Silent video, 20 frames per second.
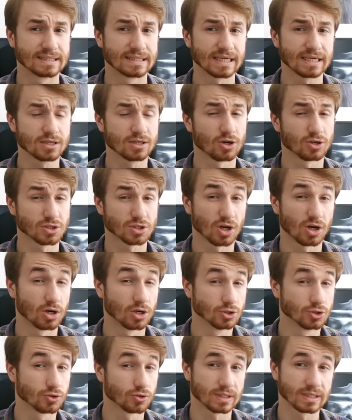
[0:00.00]
it did cost
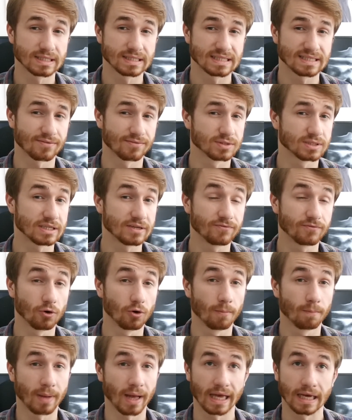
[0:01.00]

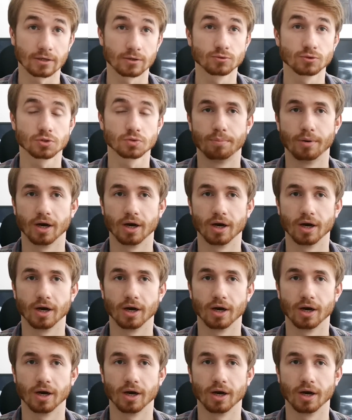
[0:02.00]
£174,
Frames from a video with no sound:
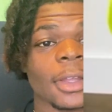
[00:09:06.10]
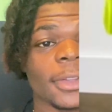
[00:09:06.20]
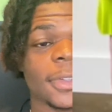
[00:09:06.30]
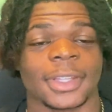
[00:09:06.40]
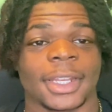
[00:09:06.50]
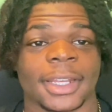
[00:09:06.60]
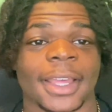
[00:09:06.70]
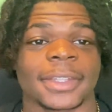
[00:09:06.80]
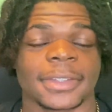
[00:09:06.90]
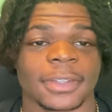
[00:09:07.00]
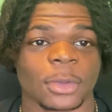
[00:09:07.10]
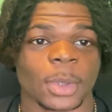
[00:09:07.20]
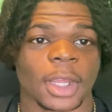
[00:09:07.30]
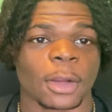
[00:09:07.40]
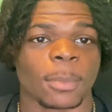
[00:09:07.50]
sitting next to you
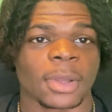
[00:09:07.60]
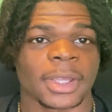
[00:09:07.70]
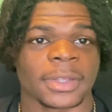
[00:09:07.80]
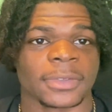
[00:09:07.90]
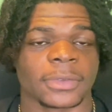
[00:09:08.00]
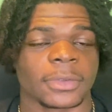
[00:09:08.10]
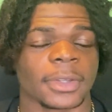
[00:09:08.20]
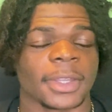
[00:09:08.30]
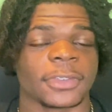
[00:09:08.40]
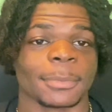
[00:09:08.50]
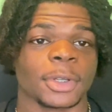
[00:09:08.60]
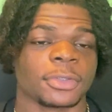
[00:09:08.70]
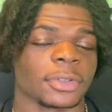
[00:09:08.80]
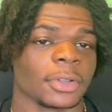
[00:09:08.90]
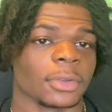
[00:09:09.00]
in airplanes and
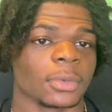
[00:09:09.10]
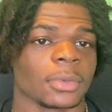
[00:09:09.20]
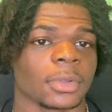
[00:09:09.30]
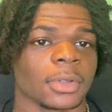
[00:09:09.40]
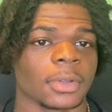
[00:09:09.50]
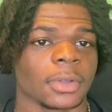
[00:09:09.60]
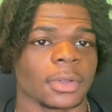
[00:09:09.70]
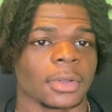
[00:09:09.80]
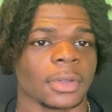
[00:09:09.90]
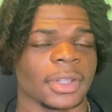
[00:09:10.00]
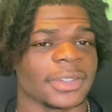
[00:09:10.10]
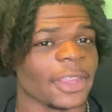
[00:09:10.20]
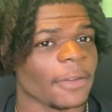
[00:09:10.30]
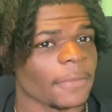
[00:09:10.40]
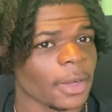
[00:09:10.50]
smushing you? Is
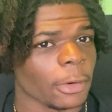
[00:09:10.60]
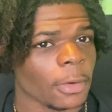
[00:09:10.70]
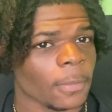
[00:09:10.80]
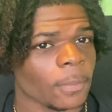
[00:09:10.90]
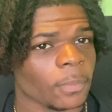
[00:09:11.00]
that fair?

· · ·

Every line from the one holding "[00:09:09.90]" through the end of the records above must be reproduced verbatim, pictures excepted.

» Exercise result
[00:09:09.90]
[00:09:10.00]
[00:09:10.10]
[00:09:10.20]
[00:09:10.30]
[00:09:10.40]
[00:09:10.50]
smushing you? Is
[00:09:10.60]
[00:09:10.70]
[00:09:10.80]
[00:09:10.90]
[00:09:11.00]
that fair?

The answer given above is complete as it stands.